Group health care plan costs continue to increase modestly with no sign that premiums will spike again anytime soon.
In 2013, group health care premiums for family coverage increased just 3.8%, rising to an average of $16,351 per employee, according to a Kaiser Family Foundation survey of more than 2,000 employers released last week.
That 3.8% increase is the fourth time during the past five years that annual premium increases have remained less than 6%. During that five-year period, cost increases moved out of the 3% to 5.5% range only in 2011. That year, group health care costs increased an average of 9.5%, which Kaiser President and CEO Drew Altman said at the time was an “aberration” and some Obama administration officials attributed the increase at least in part to insurers' miscalculations on the effect of the health care reform law.
With cost increases running well below 5% in 2012 and 2013, “The critics will have a much harder time blaming big premium increases in employer insurance on Obamacare ... because there aren't any big premium increases,” Mr. Altman said last week at a news briefing.
Benefits experts say there are several key reasons why cost increases have remained modest even as employers have had to beef up their health care plans, such as offering coverage to employees' adult children up to age 26 to comply with health care reform requirements.
The most significant factor keeping cost increases in check is the sluggish economy, experts say.
“The economy still is flat on its back. Employees feel they can't afford to use more services,” said Helen Darling, president of the National Business Group on Health in Washington.
“As Americans have faced economic pressures, they have put off using medical services and that certainly has helped to keep costs in check,” said Tracy Perez, an account executive and vice president in the Denver office of Lockton Cos. L.L.C
Employer health plan design changes, such as significantly increasing employee cost-sharing by imposing higher deductibles, also have cooled demand for health care services as well as made employees more careful consumers of services.
“When employees have more skin in the game, they learn to be better consumers, and that has helped to dampen health care inflation,” said Michael Thompson, a principal with PricewaterhouseCoopers L.L.P. in New York.
Mercer L.L.C. statistics illustrate the growing prevalence of health plans that expose employees to more costs than traditional plans. For example, last year, 15% of employees working at large organizations — those with at least 500 employees — were enrolled in high-deductible, consumer-driven health care plans. That is more than double the 7% of employees who were enrolled in such plans in 2008.
And the percentage of employees enrolled in these high-deductible plans is likely to go much higher, especially as employers make them the only health plan design they offer.
“I think we will see a huge increase in CDHPs,” said Tracy Watts, senior partner in Mercer's Washington office.
These plans not only expose employees to more costs, they also carry much lower premiums compared with more traditional plans, because of their high deductibles. For example, the average premium for family coverage through such a plan was nearly $1,500 less this year than family coverage through a preferred provider organization (see chart).
At the same time, employers are exploring new approaches to help keep cost increases in check.
“Employers are getting more creative,” said Dave Ratcliffe, a principal in the Washington office of Buck Consultants L.L.C.

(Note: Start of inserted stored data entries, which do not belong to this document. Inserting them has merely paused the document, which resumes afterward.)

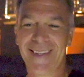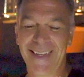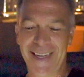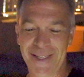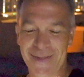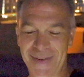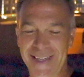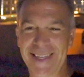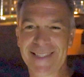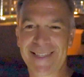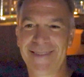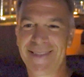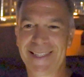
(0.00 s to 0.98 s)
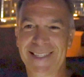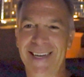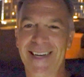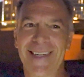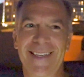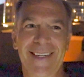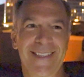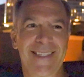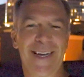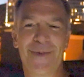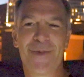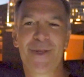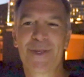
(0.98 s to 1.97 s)
it's because I've just got,
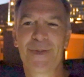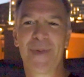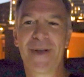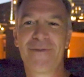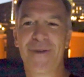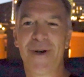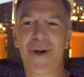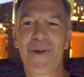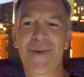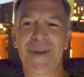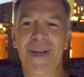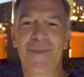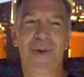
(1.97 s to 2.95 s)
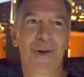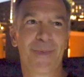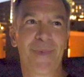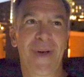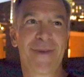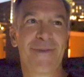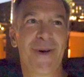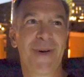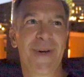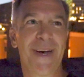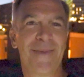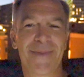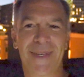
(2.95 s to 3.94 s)
I'm using my phone, I'm holding my phone
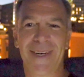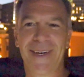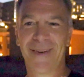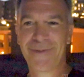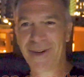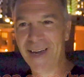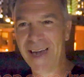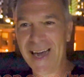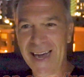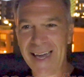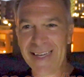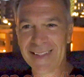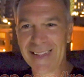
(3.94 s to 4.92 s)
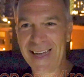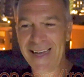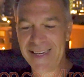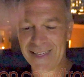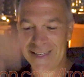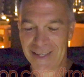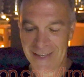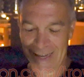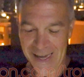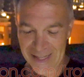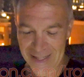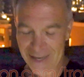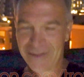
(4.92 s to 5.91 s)
up for a high light,
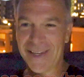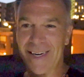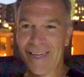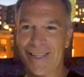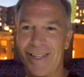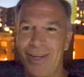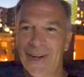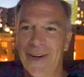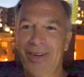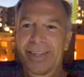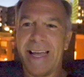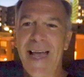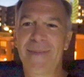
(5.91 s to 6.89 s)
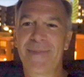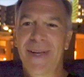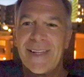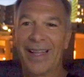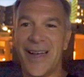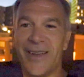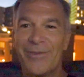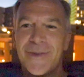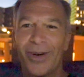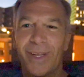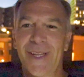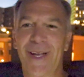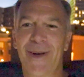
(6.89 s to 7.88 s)
and then I've got a little camping light
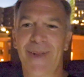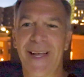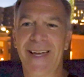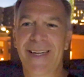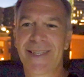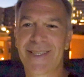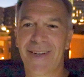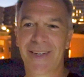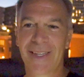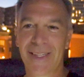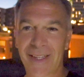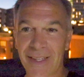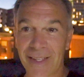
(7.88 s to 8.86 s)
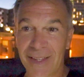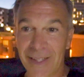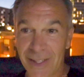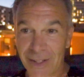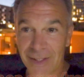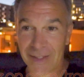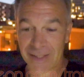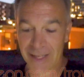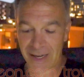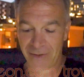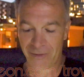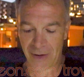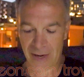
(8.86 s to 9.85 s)
for a low light. So I look a little
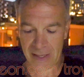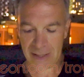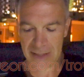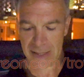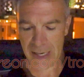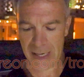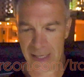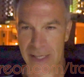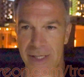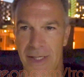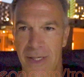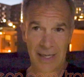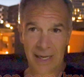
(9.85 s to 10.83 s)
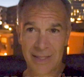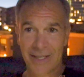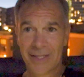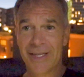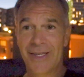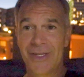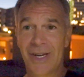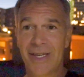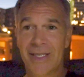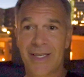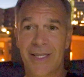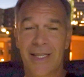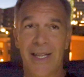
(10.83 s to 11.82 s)
kind of Frankensteinish. I just
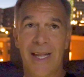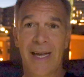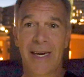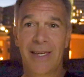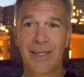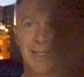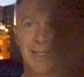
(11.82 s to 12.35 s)
adjusted the lighting.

In recent years, one popular strategy employers have utilized to try to hold down costs is to give employees a financial incentive to have various medical screenings to detect medical problems before they develop into expensive complications.
In a twist on that strategy, some employers now are making employees pay higher premiums if they don't have certain screenings or take other steps to improve their health.
“It is a 'stick' approach. It is a form of cost-shifting to try to change behavior,” Mr. Ratcliffe said.
“You will pay more if you don't play by the rules,” said Tim Nimmer, chief health actuary with Aon Hewitt in Denver.
Consultants say other cost-control strategies that are expected to grow over the next few years include providing greater coverage of services received by the most cost-efficient providers in a network and reference pricing, in which an employer limits the coverage it will provide for a service to a fixed amount.
Still, there is one ultimate cost-control step that few employers appear willing to take: eliminate their health care plans, direct employees to public exchanges and bump up employees' salaries to offset, at least partially, the premiums they will pay for coverage.
Last week, a Towers Watson & Co. survey of 420 large and midsize employers reported that 98% of respondents intend to continue to provide health coverage.
“Health care plans are a key part of employers' rewards package. No one wants to be the first to do something so radical” as eliminating coverage, said Mark Olson, a senior Towers Watson consulting actuary in Boston.
“I do not have one client who plans to drop coverage and have not heard of one who will drop coverage,” Lockton's Ms. Perez said.